## Description of the task
What is needed is an exact copy of the records, with the images left out.

## Extracted data
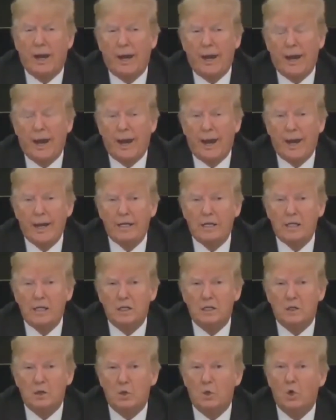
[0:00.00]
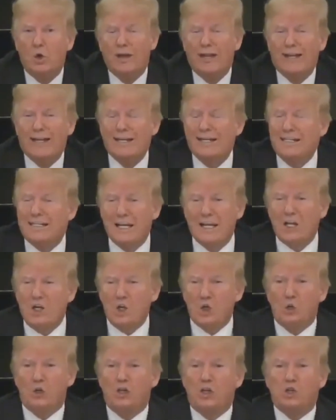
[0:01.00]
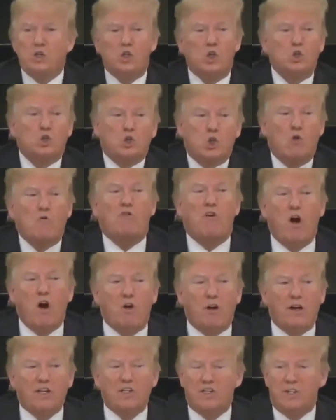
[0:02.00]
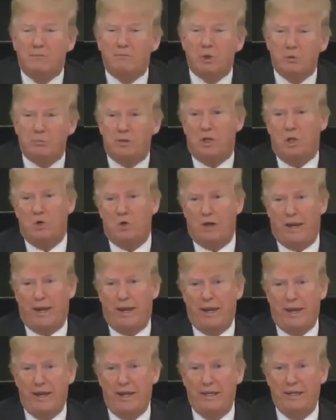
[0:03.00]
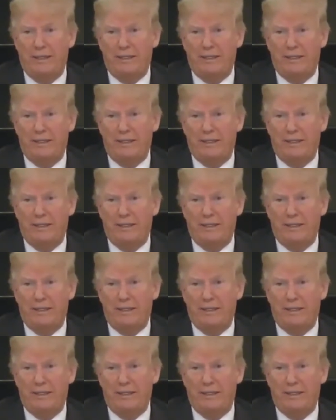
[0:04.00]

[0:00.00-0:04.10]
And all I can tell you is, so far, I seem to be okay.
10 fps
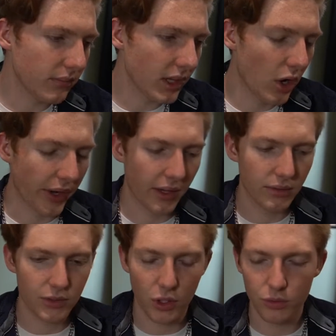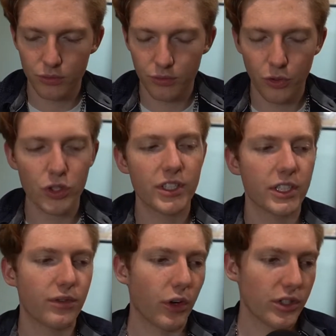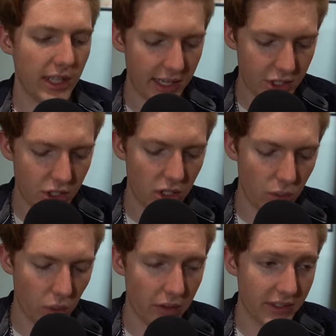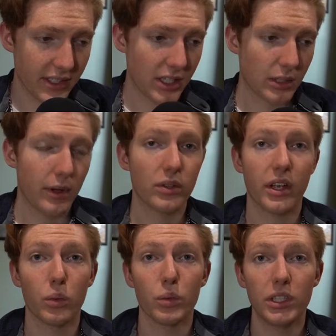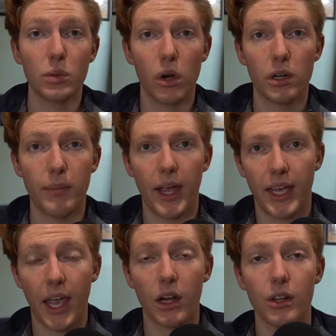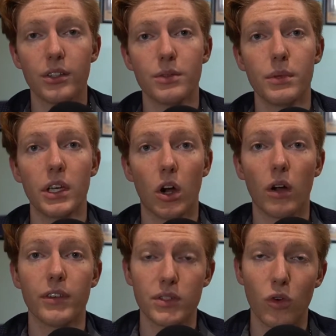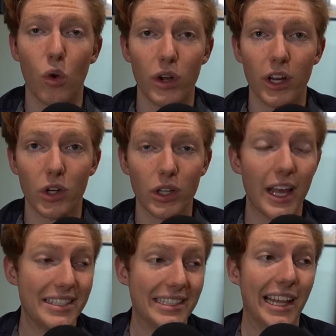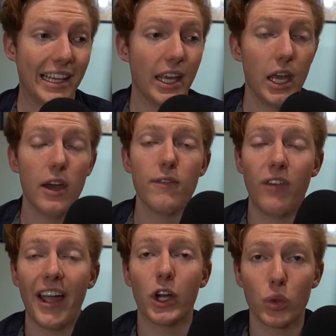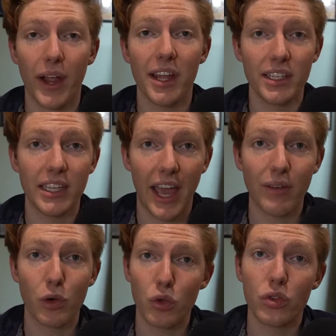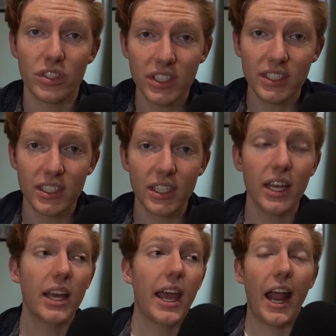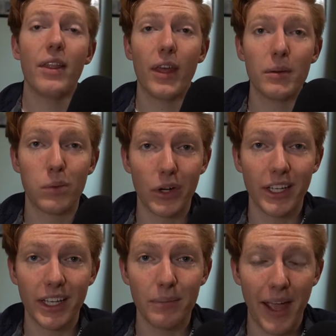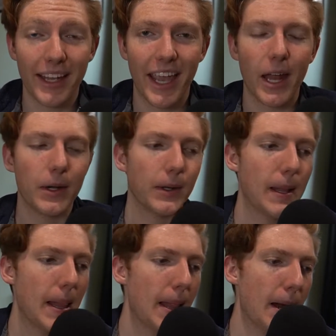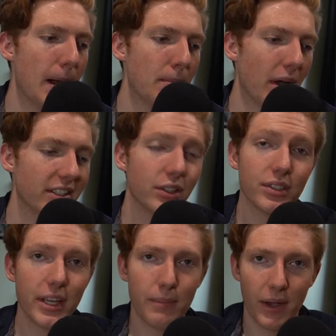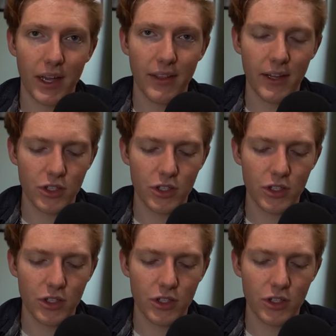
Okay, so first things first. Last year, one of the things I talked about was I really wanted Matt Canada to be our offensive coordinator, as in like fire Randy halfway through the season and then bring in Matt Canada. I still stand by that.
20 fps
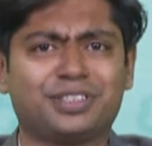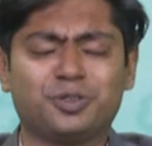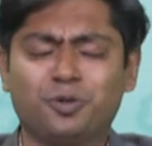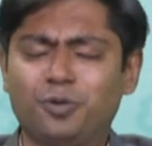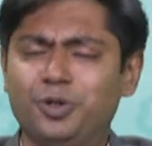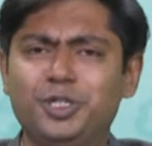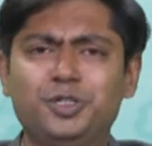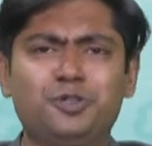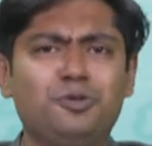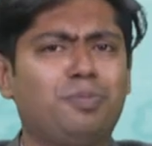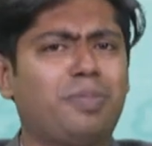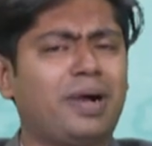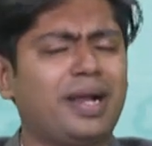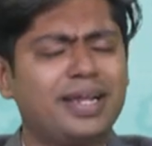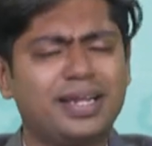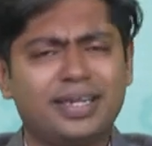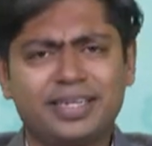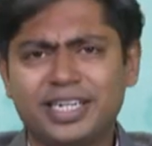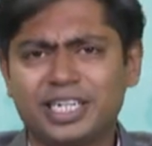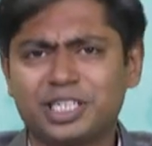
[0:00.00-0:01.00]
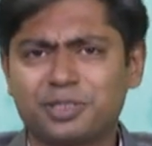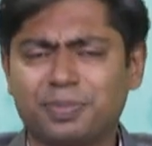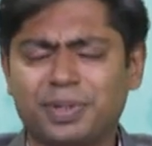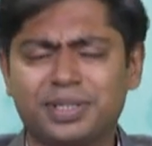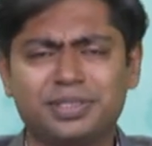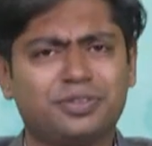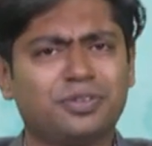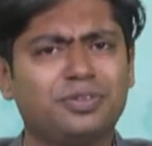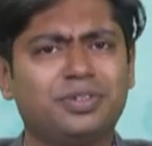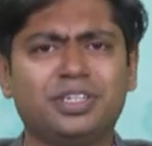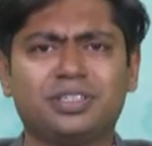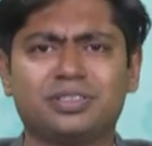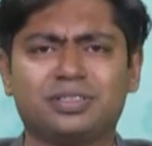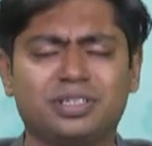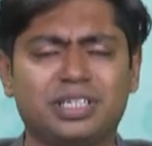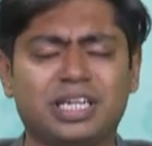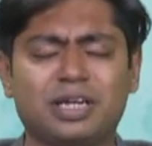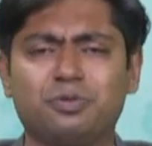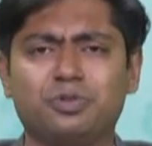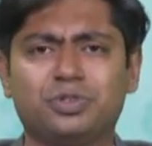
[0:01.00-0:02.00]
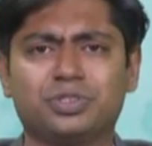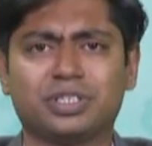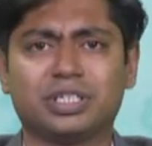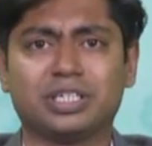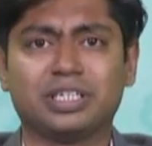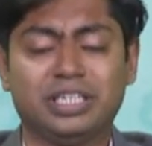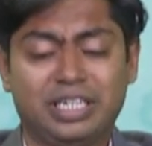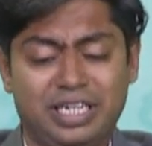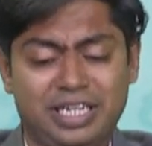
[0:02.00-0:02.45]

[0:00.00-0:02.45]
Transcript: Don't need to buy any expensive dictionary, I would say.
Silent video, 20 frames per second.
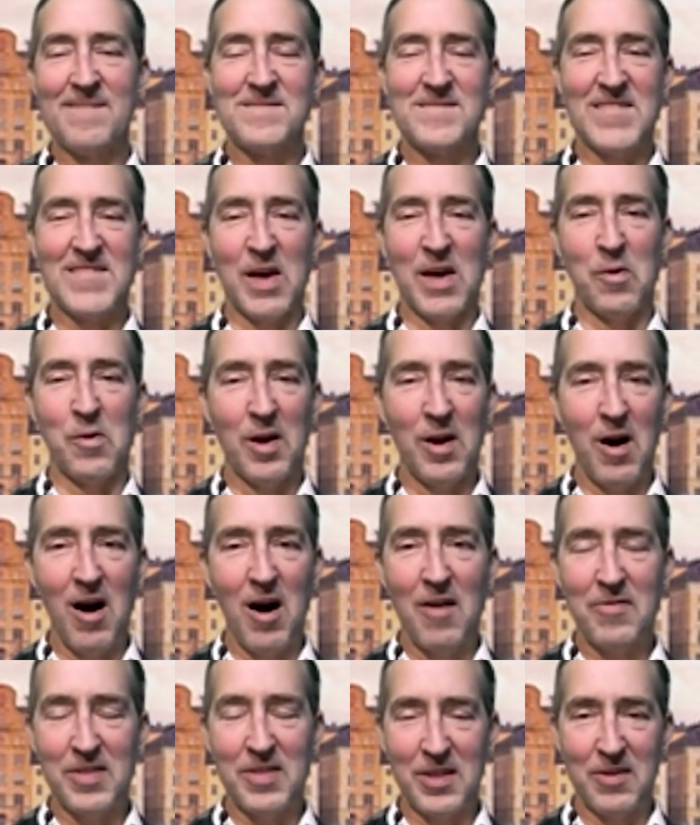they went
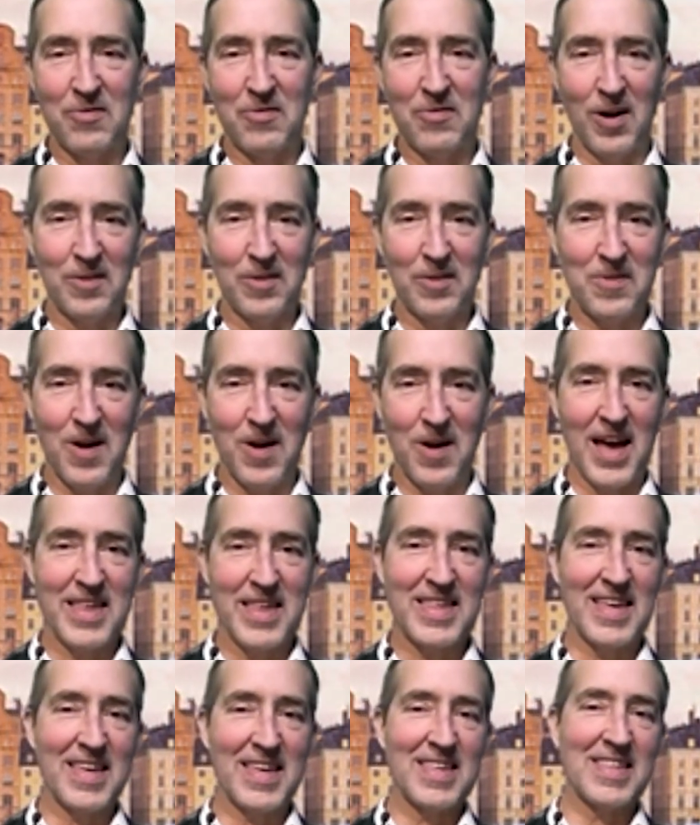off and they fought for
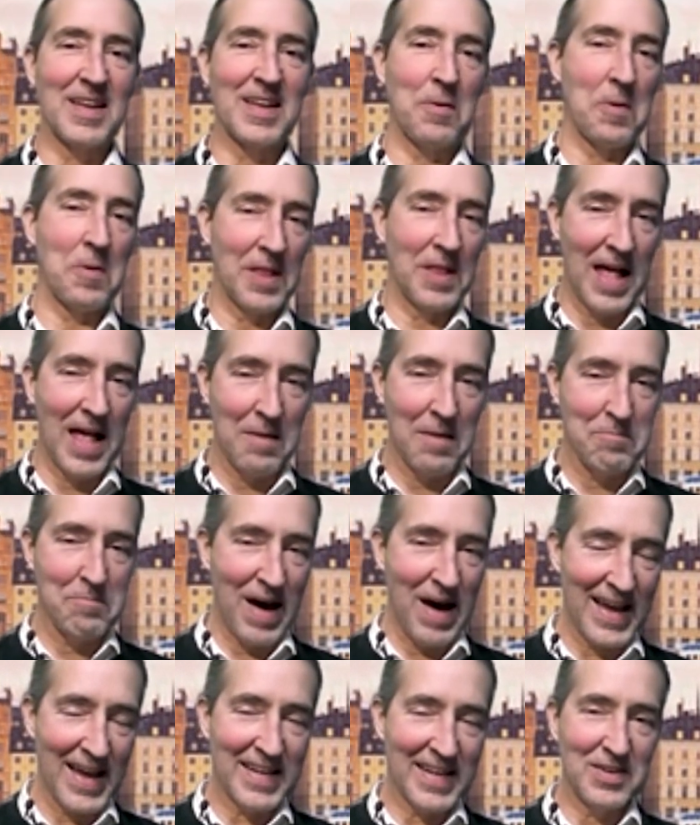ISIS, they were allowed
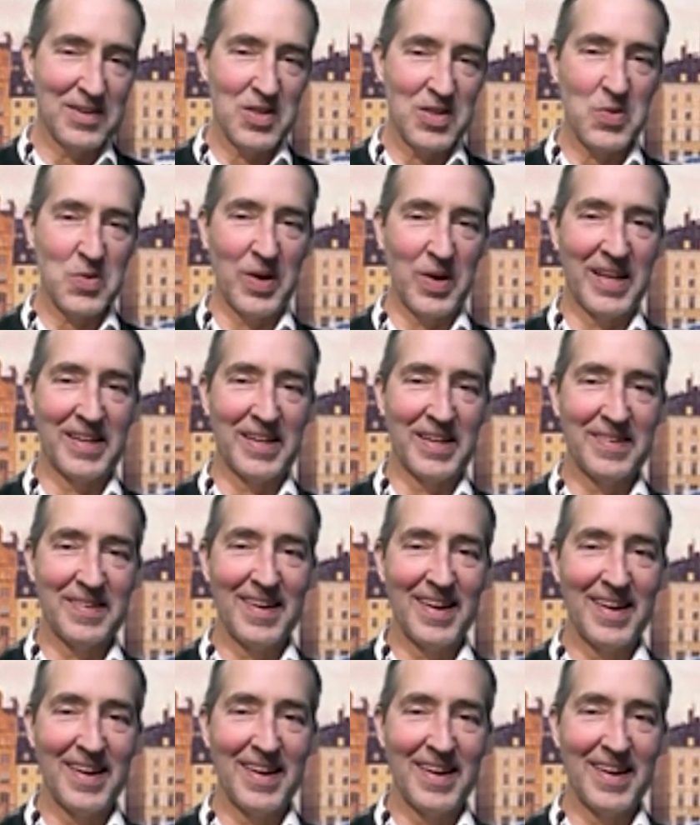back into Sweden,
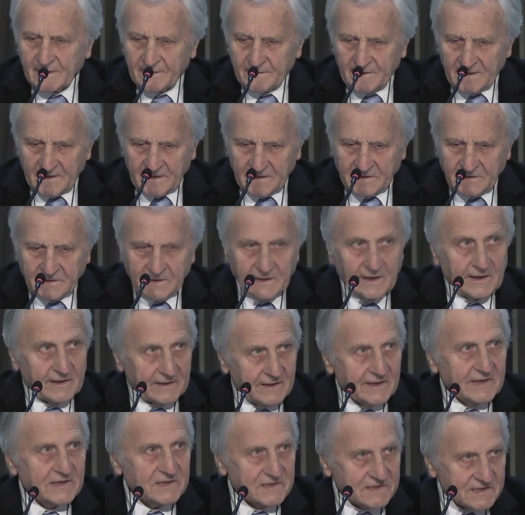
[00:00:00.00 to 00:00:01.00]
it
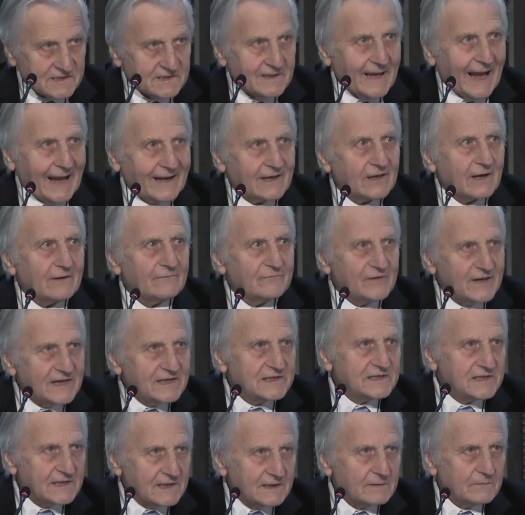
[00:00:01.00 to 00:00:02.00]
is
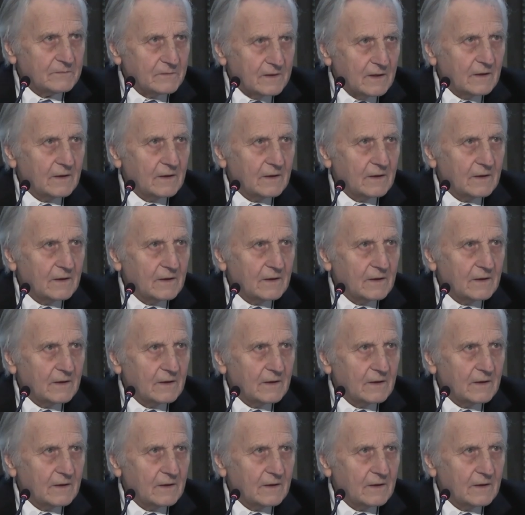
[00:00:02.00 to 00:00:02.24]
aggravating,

## Task output
[0:00.00]
[0:01.00]
[0:02.00]
[0:03.00]
[0:04.00]

[0:00.00-0:04.10]
And all I can tell you is, so far, I seem to be okay.
10 fps
Okay, so first things first. Last year, one of the things I talked about was I really wanted Matt Canada to be our offensive coordinator, as in like fire Randy halfway through the season and then bring in Matt Canada. I still stand by that.
20 fps
[0:00.00-0:01.00]
[0:01.00-0:02.00]
[0:02.00-0:02.45]

[0:00.00-0:02.45]
Transcript: Don't need to buy any expensive dictionary, I would say.
Silent video, 20 frames per second.
they went
off and they fought for
ISIS, they were allowed
back into Sweden,
[00:00:00.00 to 00:00:01.00]
it
[00:00:01.00 to 00:00:02.00]
is
[00:00:02.00 to 00:00:02.24]
aggravating,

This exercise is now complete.